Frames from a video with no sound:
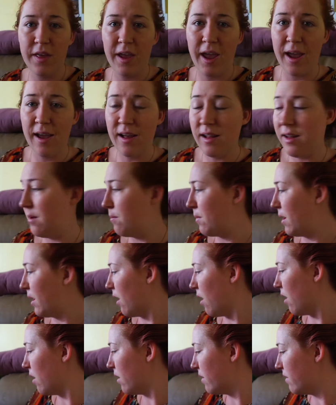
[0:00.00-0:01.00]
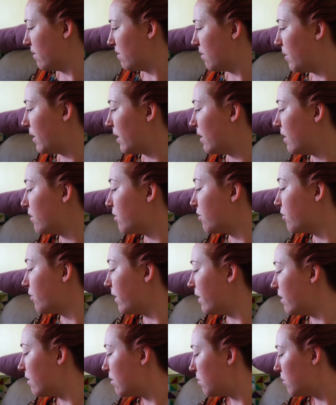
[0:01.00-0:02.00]
the kale in my garden to make this
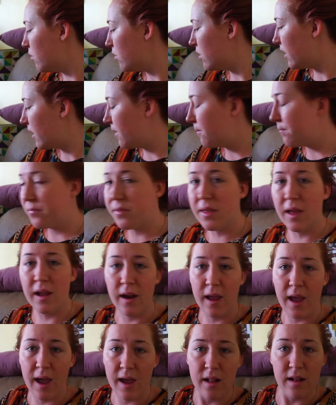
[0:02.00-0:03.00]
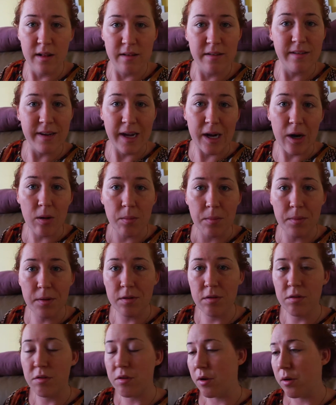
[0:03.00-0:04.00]
green smoothie, and kale is
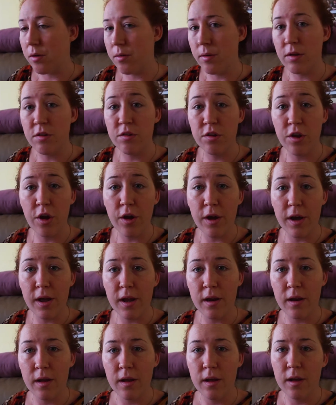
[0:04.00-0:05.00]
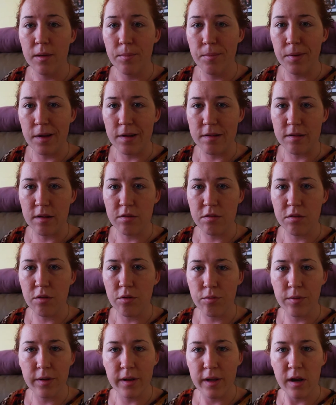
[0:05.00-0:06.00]
terrible, so it's good, but it's
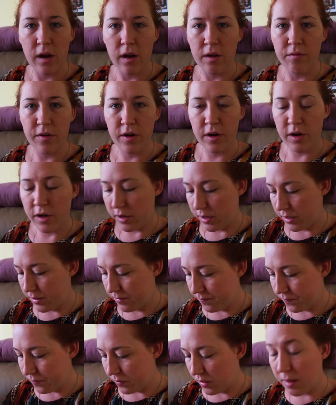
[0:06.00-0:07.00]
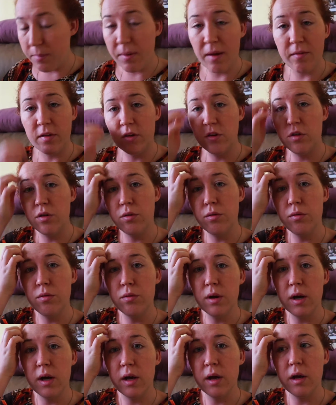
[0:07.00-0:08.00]
also really not very good. I'm having
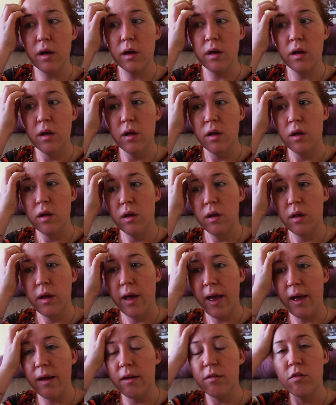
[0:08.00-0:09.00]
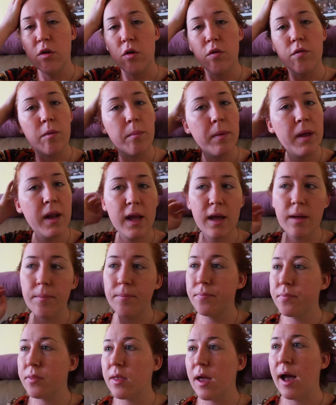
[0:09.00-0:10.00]
two uh, eggs over
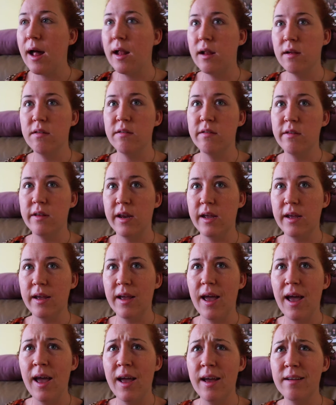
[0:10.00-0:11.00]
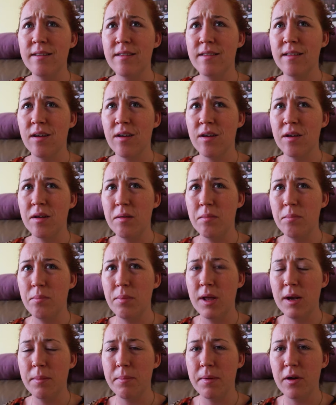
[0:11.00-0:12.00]
medium. Alex is eating eggs on
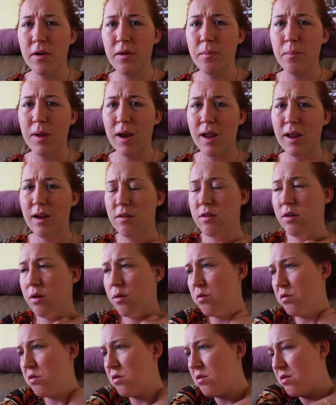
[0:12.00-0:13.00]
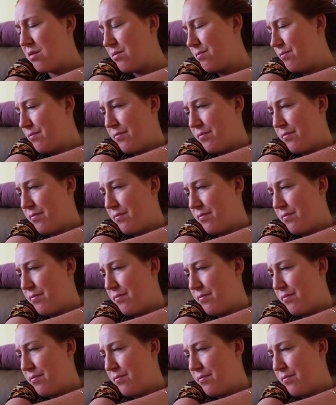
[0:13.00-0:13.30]
peanut butter and banana toast.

────────

Task brief
Transcribe each record above exactly, leaving every picture out of the copy.

Solution
Frames from a video with no sound:
[0:00.00-0:01.00]
[0:01.00-0:02.00]
the kale in my garden to make this
[0:02.00-0:03.00]
[0:03.00-0:04.00]
green smoothie, and kale is
[0:04.00-0:05.00]
[0:05.00-0:06.00]
terrible, so it's good, but it's
[0:06.00-0:07.00]
[0:07.00-0:08.00]
also really not very good. I'm having
[0:08.00-0:09.00]
[0:09.00-0:10.00]
two uh, eggs over
[0:10.00-0:11.00]
[0:11.00-0:12.00]
medium. Alex is eating eggs on
[0:12.00-0:13.00]
[0:13.00-0:13.30]
peanut butter and banana toast.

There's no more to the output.